**Aim of the task:** Keep the wording of every entry exactly as it is while leaving the pictures out of your copy.
*** Provided data Section Begins ***
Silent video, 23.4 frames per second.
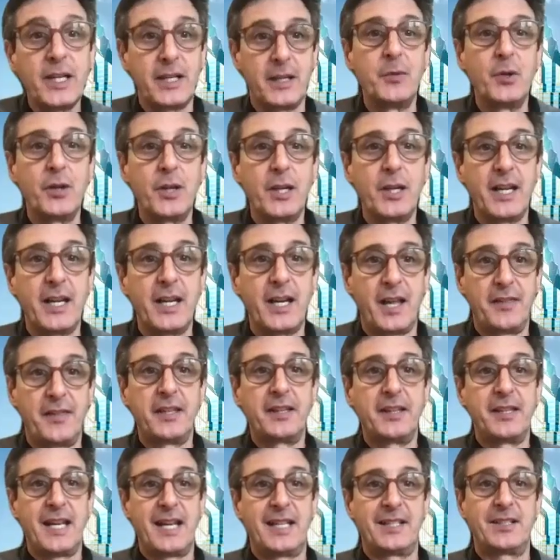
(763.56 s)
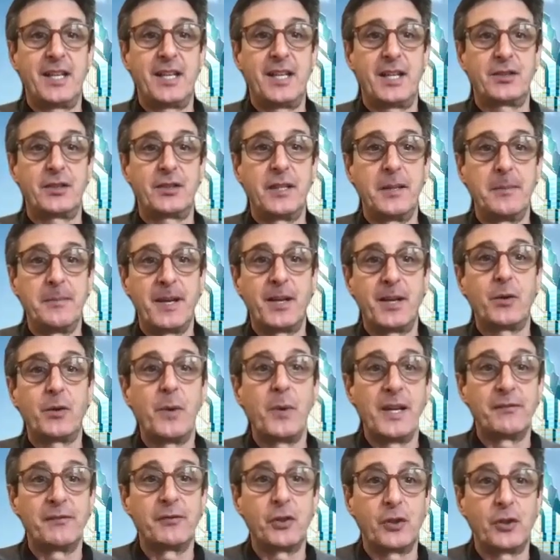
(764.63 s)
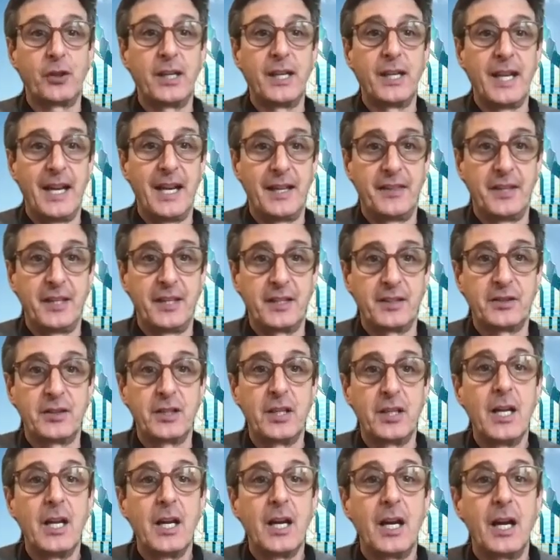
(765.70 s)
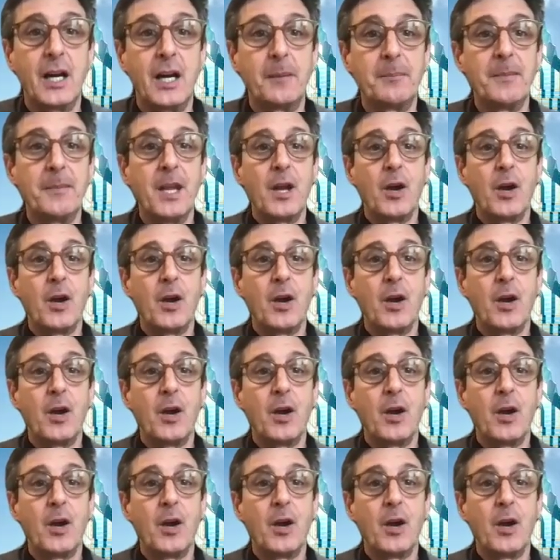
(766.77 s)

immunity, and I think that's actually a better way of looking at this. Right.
*** Provided data Section Ends ***
**Reply to the exercise:**
Silent video, 23.4 frames per second.
(763.56 s)
(764.63 s)
(765.70 s)
(766.77 s)

immunity, and I think that's actually a better way of looking at this. Right.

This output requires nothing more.